A 3D urban planning platform where you design buildings with your voice, place them on a live map of Kingston, and simulate environmental impact -- before the first shovel hits the ground.
Built for the City of Kingston at QHacks 2026.
KingsView is a real-time, voice-driven urban planning simulator built on top of a 3D model of Kingston, Ontario. It allows city planners, residents, and public officials to design buildings using natural language, place them at real-world coordinates, and immediately see the projected environmental, traffic, and community impact.
The platform combines three core technologies into a single interactive experience:
- ElevenLabs provides the voice and audio layer -- real-time narration of building designs, AI-generated sound effects for every editor action, and spoken feedback that makes the tool accessible to users who cannot or prefer not to read dense technical output.
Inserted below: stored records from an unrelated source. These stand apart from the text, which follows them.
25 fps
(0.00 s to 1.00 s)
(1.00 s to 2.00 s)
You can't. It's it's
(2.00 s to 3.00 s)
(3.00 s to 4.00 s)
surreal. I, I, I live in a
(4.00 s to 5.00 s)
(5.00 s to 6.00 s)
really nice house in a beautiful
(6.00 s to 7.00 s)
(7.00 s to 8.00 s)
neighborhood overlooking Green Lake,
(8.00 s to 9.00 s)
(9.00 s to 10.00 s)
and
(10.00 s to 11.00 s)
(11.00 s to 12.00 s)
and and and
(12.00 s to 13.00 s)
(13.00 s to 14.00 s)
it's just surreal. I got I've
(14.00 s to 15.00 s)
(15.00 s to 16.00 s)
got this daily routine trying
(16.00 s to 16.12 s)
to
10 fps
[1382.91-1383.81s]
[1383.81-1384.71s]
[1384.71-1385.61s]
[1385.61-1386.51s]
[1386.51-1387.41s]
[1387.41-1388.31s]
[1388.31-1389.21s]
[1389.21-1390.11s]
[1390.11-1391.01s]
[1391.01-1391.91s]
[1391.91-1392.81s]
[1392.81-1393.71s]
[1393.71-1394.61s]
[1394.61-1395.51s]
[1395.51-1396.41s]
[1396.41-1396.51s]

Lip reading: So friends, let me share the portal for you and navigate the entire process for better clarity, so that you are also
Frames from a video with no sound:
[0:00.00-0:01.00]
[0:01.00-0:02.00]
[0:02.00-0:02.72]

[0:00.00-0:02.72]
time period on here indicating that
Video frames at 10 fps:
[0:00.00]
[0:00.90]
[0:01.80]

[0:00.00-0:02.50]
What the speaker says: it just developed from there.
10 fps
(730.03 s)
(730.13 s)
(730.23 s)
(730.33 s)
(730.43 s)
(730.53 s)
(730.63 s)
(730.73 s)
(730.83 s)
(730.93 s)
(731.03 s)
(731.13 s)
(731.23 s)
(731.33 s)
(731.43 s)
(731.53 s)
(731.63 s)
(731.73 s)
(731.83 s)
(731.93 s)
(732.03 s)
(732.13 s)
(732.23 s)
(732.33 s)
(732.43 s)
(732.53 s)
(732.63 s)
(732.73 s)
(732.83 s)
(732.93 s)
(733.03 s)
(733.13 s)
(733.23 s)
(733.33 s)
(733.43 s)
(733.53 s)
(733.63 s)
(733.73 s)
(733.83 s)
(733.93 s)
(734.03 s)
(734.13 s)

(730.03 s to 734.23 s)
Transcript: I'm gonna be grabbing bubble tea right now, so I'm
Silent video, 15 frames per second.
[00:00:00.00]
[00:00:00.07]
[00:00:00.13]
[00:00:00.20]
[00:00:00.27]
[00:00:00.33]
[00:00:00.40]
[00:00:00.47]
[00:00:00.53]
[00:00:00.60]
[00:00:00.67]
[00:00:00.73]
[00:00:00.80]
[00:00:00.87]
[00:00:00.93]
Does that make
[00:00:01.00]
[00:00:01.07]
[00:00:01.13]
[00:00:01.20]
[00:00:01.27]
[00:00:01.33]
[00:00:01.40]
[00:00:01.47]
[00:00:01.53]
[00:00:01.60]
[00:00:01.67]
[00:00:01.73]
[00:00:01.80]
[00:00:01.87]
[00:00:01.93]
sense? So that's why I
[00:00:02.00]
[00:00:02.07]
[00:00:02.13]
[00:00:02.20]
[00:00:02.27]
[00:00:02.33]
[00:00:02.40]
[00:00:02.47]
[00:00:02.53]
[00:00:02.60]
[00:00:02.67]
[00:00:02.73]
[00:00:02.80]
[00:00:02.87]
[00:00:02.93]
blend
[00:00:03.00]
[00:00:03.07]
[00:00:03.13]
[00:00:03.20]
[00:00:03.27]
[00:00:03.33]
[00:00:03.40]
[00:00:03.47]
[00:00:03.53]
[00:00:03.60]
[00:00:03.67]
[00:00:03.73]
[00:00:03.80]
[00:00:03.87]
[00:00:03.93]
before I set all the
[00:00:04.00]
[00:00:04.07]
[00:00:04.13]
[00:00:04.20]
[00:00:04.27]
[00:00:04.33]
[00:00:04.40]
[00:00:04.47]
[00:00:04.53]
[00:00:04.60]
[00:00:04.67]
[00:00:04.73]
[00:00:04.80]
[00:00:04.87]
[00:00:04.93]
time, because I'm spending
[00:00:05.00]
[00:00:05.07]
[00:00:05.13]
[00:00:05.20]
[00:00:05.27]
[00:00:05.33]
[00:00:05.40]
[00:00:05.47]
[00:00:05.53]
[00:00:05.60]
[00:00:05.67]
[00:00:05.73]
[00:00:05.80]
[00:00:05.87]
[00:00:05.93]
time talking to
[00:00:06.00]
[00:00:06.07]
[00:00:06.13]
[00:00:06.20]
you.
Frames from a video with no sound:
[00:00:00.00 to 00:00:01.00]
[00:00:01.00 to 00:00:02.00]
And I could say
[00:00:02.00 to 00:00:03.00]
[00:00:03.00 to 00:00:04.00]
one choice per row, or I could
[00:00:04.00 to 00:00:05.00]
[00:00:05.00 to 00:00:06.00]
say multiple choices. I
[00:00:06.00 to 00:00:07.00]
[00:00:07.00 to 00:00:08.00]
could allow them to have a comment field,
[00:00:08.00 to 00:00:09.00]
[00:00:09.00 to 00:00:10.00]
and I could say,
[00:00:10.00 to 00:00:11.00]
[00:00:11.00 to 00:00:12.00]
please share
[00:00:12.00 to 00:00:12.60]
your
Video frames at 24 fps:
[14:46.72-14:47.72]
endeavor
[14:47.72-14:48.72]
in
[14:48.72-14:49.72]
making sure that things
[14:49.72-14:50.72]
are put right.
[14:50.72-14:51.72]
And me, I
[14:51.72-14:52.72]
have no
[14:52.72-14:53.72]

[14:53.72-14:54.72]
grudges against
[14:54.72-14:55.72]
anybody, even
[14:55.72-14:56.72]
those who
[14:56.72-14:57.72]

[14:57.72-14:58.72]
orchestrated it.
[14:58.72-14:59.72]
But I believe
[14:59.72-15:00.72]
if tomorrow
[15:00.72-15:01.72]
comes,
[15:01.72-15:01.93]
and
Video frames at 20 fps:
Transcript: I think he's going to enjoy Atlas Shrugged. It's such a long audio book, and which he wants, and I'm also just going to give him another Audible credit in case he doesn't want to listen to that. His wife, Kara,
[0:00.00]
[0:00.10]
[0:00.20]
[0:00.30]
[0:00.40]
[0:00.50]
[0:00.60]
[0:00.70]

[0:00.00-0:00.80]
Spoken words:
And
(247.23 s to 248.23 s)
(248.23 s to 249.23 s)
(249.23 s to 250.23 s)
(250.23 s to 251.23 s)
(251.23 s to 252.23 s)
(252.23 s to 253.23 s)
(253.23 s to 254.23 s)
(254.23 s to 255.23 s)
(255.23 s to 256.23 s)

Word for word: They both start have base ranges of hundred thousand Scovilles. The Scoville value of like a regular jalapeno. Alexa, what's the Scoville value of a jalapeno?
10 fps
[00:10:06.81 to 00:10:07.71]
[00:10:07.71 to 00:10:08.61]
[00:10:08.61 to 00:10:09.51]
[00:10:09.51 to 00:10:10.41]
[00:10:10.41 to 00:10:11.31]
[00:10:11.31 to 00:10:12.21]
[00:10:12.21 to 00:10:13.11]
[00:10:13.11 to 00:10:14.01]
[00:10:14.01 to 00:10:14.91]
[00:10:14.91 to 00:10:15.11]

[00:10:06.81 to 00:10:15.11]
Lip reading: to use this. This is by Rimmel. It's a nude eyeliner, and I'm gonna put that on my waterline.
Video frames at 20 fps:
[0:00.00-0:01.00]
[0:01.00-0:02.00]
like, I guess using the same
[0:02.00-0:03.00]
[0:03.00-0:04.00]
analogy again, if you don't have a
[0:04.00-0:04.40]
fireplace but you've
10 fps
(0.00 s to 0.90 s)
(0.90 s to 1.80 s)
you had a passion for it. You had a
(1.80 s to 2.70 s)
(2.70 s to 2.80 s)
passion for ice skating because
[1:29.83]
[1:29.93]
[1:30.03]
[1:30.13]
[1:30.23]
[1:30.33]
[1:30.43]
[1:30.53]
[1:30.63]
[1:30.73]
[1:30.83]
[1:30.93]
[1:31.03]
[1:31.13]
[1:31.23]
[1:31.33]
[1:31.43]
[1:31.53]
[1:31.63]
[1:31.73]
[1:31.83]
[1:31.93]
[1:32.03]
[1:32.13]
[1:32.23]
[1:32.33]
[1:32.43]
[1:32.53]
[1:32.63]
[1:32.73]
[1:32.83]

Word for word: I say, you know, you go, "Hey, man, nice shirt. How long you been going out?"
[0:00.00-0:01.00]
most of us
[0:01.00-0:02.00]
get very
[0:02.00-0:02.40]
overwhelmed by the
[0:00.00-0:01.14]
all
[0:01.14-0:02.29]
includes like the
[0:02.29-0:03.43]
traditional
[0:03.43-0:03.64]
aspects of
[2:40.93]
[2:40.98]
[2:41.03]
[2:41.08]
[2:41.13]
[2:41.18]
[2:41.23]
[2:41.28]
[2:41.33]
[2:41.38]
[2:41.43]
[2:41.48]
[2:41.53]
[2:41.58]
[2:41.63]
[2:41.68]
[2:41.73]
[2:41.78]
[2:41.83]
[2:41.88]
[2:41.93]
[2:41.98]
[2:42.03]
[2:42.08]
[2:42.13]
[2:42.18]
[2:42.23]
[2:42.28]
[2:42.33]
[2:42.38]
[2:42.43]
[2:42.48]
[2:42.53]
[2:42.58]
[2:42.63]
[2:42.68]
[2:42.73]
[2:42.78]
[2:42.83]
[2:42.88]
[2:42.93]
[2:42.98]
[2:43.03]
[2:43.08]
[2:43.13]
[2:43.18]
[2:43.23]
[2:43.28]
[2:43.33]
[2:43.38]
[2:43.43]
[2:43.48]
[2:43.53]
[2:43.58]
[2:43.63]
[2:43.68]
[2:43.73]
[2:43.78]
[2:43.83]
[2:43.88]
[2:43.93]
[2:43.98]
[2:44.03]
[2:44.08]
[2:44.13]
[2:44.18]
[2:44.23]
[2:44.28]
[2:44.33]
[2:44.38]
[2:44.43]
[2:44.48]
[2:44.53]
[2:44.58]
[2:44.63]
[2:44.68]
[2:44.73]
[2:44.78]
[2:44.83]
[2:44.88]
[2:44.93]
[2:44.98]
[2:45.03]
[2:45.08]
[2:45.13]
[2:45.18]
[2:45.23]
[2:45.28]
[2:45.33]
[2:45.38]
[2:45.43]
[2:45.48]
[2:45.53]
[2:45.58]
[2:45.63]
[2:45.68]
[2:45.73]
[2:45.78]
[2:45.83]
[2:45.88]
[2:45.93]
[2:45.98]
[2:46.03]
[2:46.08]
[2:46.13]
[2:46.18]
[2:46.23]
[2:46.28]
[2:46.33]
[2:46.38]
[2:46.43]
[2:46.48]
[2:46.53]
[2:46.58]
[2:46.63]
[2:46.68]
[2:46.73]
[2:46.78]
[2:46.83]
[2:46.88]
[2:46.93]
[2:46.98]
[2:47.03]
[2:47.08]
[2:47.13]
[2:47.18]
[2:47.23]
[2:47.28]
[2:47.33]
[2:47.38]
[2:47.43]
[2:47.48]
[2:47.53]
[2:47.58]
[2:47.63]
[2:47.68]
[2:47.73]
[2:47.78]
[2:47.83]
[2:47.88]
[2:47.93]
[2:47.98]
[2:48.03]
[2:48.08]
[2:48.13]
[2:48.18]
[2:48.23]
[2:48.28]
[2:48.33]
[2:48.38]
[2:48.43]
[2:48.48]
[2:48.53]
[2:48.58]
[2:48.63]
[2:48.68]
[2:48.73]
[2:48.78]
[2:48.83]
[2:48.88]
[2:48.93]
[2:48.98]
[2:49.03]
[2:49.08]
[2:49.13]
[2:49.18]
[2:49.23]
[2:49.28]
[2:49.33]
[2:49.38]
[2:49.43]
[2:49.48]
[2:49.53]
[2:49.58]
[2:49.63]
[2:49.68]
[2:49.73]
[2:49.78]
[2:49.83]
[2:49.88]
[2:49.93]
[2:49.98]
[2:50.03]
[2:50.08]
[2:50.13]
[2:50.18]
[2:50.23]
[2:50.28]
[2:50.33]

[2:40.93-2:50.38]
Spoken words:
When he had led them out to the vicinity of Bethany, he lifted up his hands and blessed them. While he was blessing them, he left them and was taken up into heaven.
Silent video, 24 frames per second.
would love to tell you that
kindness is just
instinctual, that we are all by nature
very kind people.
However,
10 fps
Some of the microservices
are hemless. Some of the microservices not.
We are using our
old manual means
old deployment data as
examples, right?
- Google Gemini 2.5 Flash serves as the reasoning engine -- interpreting freeform speech, resolving ambiguity, generating structured building parameters, producing environmental impact reports, and recommending tree species from Kingston's municipal database.
- Three.js and React Three Fiber power a full 3D simulation of Kingston with over 100 vehicles, real traffic signals, A* pathfinding, construction noise propagation, and zoning overlays.
The result is a platform where anyone -- regardless of technical skill, visual ability, or planning expertise -- can participate in shaping their city.
Try it now: https://kingsview.vercel.app
- Open the Build page -- Navigate to the Building Editor.
- Use Voice Design -- Click "Design with Voice" and say something like:
- "Make me a 5-story modern glass tower with a flat roof"
- "A small brick house with arched windows and a gable roof"
- "A 10-floor concrete office building, 20 meters wide"
- Listen -- ElevenLabs will speak back a confirmation of what was built.
- Hear the sounds -- Every action in the editor (adding floors, resizing, rotating, placing windows) triggers an AI-generated sound effect created by ElevenLabs.
- Open the Map -- Place your building on Kingston's live 3D map.
- Zoom into a street -- Scroll in close to street level and hear an AI-generated metropolitan city ambiance produced by ElevenLabs in real time. The volume fades smoothly based on how close you are to the ground.
- Generate an Environmental Report -- See carbon footprint, noise levels, habitat impact, and community effects analyzed by Gemini.
- Ask the Tree Advisor -- Get tree recommendations from Kingston's official planting program, powered by Gemini.
KingsView makes urban planning conversational, audible, and visual -- all at once.
- The user speaks a building description (e.g., "A 3-story brick building with round windows")
- Gemini interprets the request and generates a structured JSON configuration
- The configuration is validated against a Zod schema with automatic retry on failure
- The 3D building renders instantly in the editor
- ElevenLabs narrates a spoken confirmation of what was built
- The user places the building on Kingston's 3D map, sets a construction timeline, and generates a full environmental impact report
Non-technical users, seniors, and visually impaired users can participate in city design. The barrier to civic engagement drops from "knows CAD software" to "can describe a building in a sentence."
Voice Input → Web Speech API → /api/design → Gemini 2.5 Flash (parse + validate)
↓
3D Building Editor (Three.js)
+ ElevenLabs Sound Effects (9 AI-generated sounds)
↓
/api/speak → ElevenLabs TTS (spoken confirmation)
↓
3D Kingston Map (100+ vehicles, traffic, zoning)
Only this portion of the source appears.